• _PROBLEM REQUIREMENTS_: Copy out each line of the material exactly. Pictures do not belong in the copy.

[[ RECORDS FOR PROCESSING open ]]

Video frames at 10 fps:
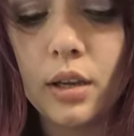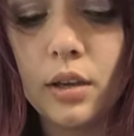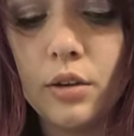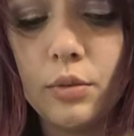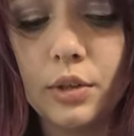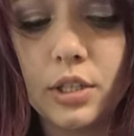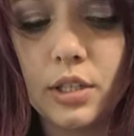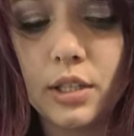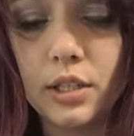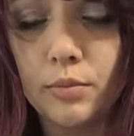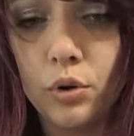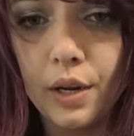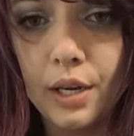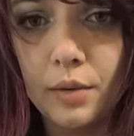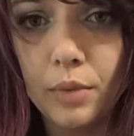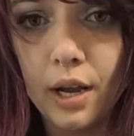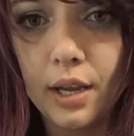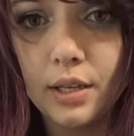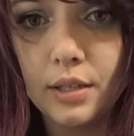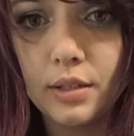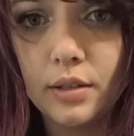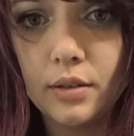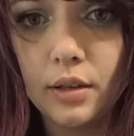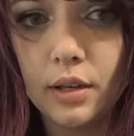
you were just disappointed by it.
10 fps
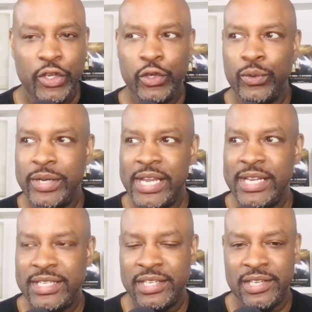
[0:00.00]
You
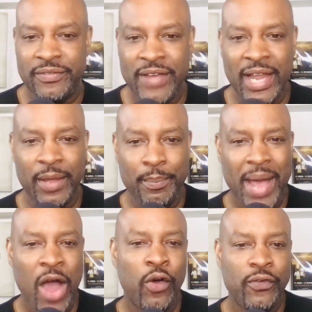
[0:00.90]
need to develop
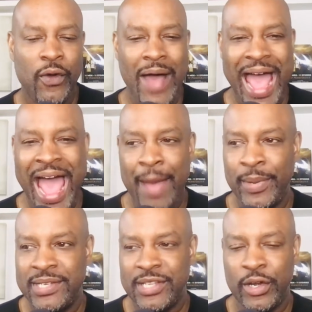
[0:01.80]
powerful
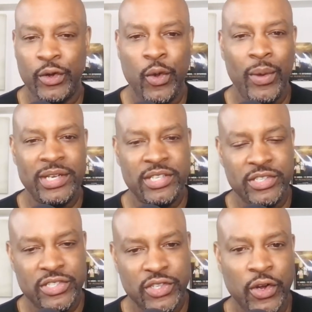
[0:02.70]
habits that are going to
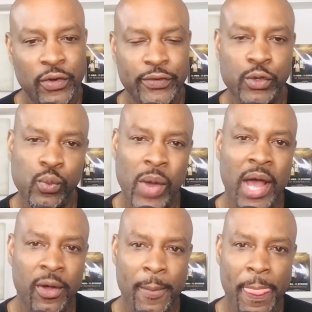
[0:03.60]
serve you
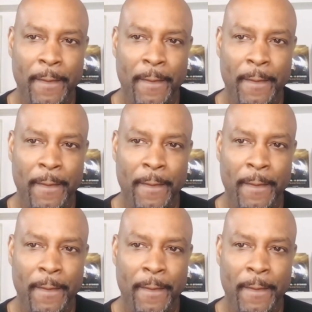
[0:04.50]
well.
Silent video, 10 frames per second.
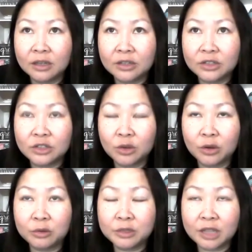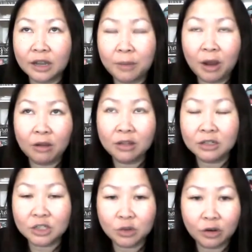so it was like a parallel
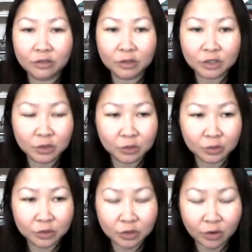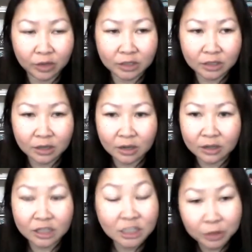story of those two stories.
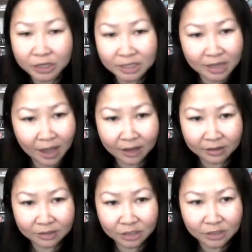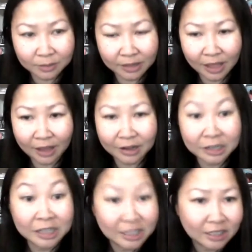This book is not just about that.
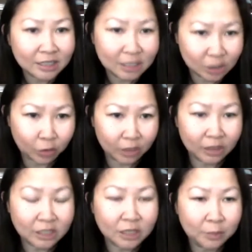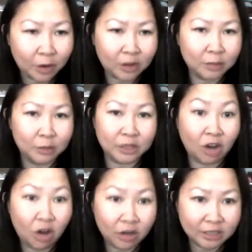This is the part of the book that
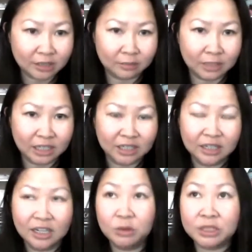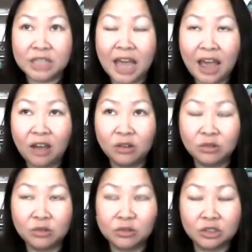haunted me, was
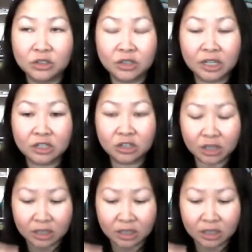how they took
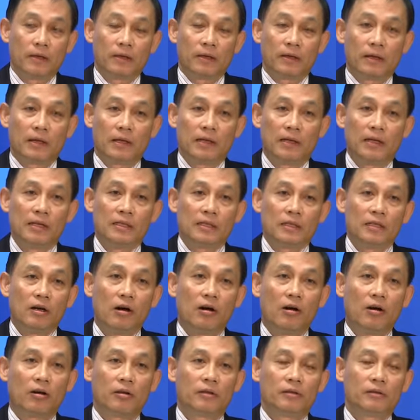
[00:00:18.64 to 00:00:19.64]
and later
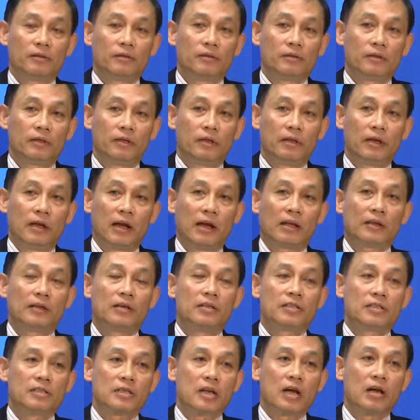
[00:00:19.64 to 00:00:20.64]
on
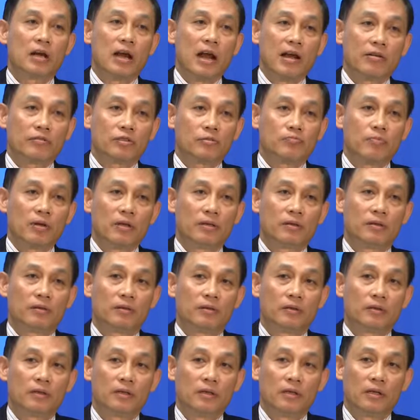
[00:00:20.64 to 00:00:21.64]
another announcement
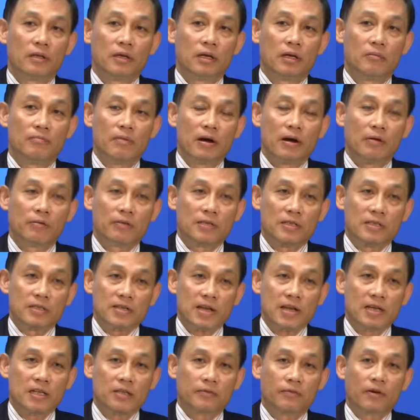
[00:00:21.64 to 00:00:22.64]
about the
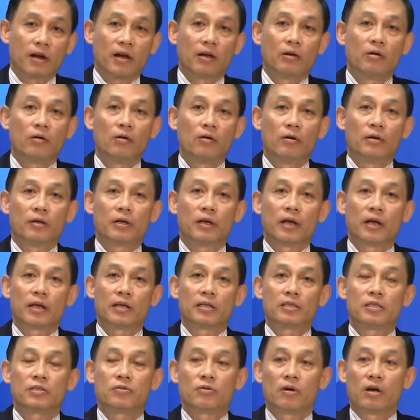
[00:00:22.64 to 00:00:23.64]
site of Hanoi,
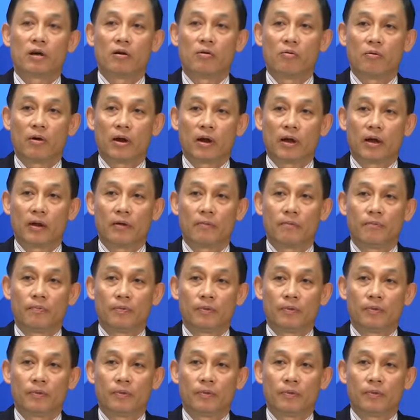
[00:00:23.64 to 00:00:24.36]
as you are aware,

[[ RECORDS FOR PROCESSING closed ]]

• _OUTPUT FOR THIS TASK_:
Video frames at 10 fps:
you were just disappointed by it.
10 fps
[0:00.00]
You
[0:00.90]
need to develop
[0:01.80]
powerful
[0:02.70]
habits that are going to
[0:03.60]
serve you
[0:04.50]
well.
Silent video, 10 frames per second.
so it was like a parallel
story of those two stories.
This book is not just about that.
This is the part of the book that
haunted me, was
how they took
[00:00:18.64 to 00:00:19.64]
and later
[00:00:19.64 to 00:00:20.64]
on
[00:00:20.64 to 00:00:21.64]
another announcement
[00:00:21.64 to 00:00:22.64]
about the
[00:00:22.64 to 00:00:23.64]
site of Hanoi,
[00:00:23.64 to 00:00:24.36]
as you are aware,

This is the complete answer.